Use in third-party applications
Chutes.ai can also be easily integrated into third-party applications that support custom model interfaces, such as Janitor AI or KoboldAI.
The setup process is usually as follows:
- In the Settings option of the app, find the API or Model Configuration portal.
- option
自定义
maybe兼容OpenAI
The type of API. - In the API Address or Proxy URL field, fill in the Chutes request address:
https://llm.chutes.ai/v1/chat/completions
The - In the API Key field, fill in the key generated by your Chutes.ai account.
- In the Model Name field, enter the model identifier on the Chutes platform you wish to use, for example
deepseek-ai/DeepSeek-V3
The
Once the settings are saved, the app runs the AI model through Chutes.ai's computational network.
Deploy your own model
For advanced users who need to run custom models, Chutes.ai allows uploading your own code or Docker containers. You can find detailed instructions on how to package and deploy custom "Chutes" (containers) in their official documentation. This process usually requires you to package the model and related dependencies into a standard container image, which can then be uploaded and deployed through the platform's tools.
application scenario
- Rapid prototyping of AI applications
For startups or developers who need to quickly validate an idea, Chutes.ai provides an environment where they don't have to care about the underlying facilities. Developers can focus entirely on application logic and user experience, and quickly build a functional prototype using the platform's existing open source models. - Extend AI capabilities in existing applications
If an existing website or app needs to integrate AI functionality (such as smart customer service, content recommendations, or text summarization), developers can easily add powerful modeling capabilities to their products by calling Chutes.ai's API interface without incurring high hardware and maintenance costs. - Academic research and experimentation
Researchers often need to test different AI models or algorithms. chutes.ai's pay-as-you-go model and flexible model support facilitates academic research.
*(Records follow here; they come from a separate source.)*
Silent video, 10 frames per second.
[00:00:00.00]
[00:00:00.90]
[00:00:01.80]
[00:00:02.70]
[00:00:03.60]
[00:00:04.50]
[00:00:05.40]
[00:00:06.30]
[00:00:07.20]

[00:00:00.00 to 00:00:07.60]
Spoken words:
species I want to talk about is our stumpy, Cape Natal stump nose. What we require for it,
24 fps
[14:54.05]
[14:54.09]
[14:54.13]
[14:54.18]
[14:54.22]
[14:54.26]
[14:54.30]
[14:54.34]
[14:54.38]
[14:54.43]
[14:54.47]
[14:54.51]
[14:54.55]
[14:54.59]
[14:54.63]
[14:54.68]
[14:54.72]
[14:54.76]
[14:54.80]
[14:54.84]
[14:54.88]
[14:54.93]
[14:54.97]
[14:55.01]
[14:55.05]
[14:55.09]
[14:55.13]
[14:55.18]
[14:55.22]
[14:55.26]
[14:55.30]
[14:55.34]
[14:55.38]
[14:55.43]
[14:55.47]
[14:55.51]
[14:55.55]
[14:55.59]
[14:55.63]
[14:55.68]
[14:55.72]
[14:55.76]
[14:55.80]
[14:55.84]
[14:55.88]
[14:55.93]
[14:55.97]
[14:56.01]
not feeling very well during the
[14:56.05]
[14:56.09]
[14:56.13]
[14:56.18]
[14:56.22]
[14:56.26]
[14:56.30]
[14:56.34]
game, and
Researchers can call on the latest open source models for experimentation at any time, at a manageable cost, and without spending time on environment configuration. - Handling large-scale data tasks
For tasks that require large-scale text embedding, data analysis, or image processing, Chutes.ai's upcoming "Long Jobs" feature can be used. Users can submit batch tasks and utilize the platform's distributed computing resources to complete their work efficiently.
QA
- How is Chutes.ai different from the AI services offered by traditional cloud providers (e.g. AWS, Google Cloud)?
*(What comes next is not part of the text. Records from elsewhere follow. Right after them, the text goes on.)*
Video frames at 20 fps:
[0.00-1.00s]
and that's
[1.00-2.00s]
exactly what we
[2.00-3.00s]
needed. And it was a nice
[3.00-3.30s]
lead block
Traditional cloud service providers usually require users to configure and manage virtual machines, container instances, and networks on their own, which is a complicated process. chutes.ai provides serverless computing services that encapsulate all the underlying technical details. Users can directly deploy and invoke the model, and the platform will automatically handle the allocation and expansion of resources, greatly reducing the threshold of use. - What does "decentralized" mean on the platform?
"Decentralized" means that Chutes.ai's computing resources do not come from a single data center, but rather consist of a network of GPU providers distributed around the world. This structure improves the stability and resilience of the system, while theoretically providing more cost-effective computing services through competitive mechanisms. - Is it safe to run data from models on Chutes.ai?
Chutes.ai secures users' code by executing it in an isolated environment. The platform is also planning to introduce a Trusted Execution Environment (TEE) based confidential computing feature, which will provide a higher level of data privacy protection for users working with sensitive data. - What if the model I want to use is not available on the platform?
Chutes.ai allows users to add their own models. You can package any open source model into a Docker container and deploy it to run on the platform.